ELU-Networks - Fast and Accurate CNN Learning on ImageNet
Sprache des Titels:
We trained a CNN on the ImageNet dataset with a new activation function, called "exponential linear unit" (ELU), to speed up learning.
Like rectified linear units (ReLUs), leaky ReLUs (LReLUs) and parametrized ReLUs (PReLUs), ELUs also avoid a vanishing gradient via the identity for positive values. However ELUs have improved learning characteristics compared to the other activation functions. In contrast to ReLUs, ELUs have negative values which allows them to push mean unit activations closer to zero. Zero means speed up learning because they bring the gradient closer to the unit natural gradient.
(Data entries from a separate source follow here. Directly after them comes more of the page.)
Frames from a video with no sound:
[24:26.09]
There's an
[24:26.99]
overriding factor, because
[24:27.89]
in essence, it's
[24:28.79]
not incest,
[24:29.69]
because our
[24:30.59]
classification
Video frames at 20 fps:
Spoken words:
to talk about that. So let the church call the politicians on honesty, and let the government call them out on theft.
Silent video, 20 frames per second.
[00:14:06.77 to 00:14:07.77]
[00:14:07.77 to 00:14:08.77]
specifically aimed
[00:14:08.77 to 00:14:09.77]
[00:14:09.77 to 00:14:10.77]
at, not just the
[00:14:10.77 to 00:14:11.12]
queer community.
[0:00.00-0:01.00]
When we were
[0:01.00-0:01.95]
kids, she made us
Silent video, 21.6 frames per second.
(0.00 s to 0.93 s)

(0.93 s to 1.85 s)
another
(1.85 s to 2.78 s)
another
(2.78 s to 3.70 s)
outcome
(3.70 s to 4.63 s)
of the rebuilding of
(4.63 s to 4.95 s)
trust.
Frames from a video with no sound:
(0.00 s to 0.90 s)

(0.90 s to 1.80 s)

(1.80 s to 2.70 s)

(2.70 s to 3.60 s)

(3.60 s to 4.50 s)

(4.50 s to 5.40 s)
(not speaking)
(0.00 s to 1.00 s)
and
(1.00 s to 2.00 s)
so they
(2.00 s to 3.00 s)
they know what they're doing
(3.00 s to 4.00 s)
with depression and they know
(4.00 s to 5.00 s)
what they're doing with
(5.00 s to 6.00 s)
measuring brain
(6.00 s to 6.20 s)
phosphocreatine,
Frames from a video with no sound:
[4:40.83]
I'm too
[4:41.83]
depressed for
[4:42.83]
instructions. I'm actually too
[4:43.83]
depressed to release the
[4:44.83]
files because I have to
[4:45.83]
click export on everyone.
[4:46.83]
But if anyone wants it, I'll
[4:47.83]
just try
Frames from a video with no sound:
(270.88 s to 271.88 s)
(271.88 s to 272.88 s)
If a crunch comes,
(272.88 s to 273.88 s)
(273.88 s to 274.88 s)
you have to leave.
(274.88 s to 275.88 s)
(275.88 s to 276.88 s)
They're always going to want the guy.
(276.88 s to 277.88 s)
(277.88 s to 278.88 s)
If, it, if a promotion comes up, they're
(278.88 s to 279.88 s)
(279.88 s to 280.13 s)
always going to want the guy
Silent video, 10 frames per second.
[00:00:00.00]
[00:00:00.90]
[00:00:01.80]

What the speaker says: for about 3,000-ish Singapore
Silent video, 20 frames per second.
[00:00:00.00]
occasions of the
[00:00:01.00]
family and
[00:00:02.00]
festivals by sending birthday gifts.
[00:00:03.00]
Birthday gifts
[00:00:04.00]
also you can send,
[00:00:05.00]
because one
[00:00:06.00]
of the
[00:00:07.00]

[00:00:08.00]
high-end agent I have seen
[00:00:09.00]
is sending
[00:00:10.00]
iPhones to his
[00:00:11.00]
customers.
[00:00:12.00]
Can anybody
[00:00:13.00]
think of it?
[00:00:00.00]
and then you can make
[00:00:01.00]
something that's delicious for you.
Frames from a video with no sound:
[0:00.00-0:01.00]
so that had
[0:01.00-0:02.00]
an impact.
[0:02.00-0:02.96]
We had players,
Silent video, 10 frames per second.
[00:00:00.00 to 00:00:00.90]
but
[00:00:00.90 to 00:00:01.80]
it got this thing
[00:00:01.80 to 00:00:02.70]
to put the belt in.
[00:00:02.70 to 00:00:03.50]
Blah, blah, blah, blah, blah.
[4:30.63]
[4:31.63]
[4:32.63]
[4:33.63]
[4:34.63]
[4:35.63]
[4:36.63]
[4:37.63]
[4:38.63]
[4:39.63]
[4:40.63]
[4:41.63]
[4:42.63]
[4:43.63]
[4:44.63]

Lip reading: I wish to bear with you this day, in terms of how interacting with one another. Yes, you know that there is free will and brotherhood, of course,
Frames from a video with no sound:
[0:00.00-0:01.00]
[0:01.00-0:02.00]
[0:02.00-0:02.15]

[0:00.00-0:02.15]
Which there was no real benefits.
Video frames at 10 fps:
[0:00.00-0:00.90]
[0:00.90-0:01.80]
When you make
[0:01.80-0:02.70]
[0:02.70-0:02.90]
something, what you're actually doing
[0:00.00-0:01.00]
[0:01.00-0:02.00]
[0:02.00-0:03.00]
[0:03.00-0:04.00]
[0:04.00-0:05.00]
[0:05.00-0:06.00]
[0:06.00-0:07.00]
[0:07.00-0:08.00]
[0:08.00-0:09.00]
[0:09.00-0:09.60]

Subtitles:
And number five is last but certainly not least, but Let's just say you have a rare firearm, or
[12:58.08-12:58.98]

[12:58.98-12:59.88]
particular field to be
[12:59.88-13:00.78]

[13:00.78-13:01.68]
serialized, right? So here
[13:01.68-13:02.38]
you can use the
Like batch normalization, ELUs push the mean towards zero, but with a significantly smaller computational footprint. While other activation functions like LReLUs and PReLUs also have negative values, they do not ensure a noise-robust deactivation state. ELUs saturate to a negative value with smaller inputs and thereby decrease the propagated variation and information. Therefore ELUs code the degree of presence of particular phenomena in the input, while they do not quantitatively model the degree of their absence. Consequently dependencies between ELU units are much easier to model and distinct concepts are less likely to interfere.
In the ImageNet challenge ELU networks considerably speed up learning compared to a ReLU network with similar classification performance. We submitted to ILSVRC 2015 achieving 9.18% test classification error rate.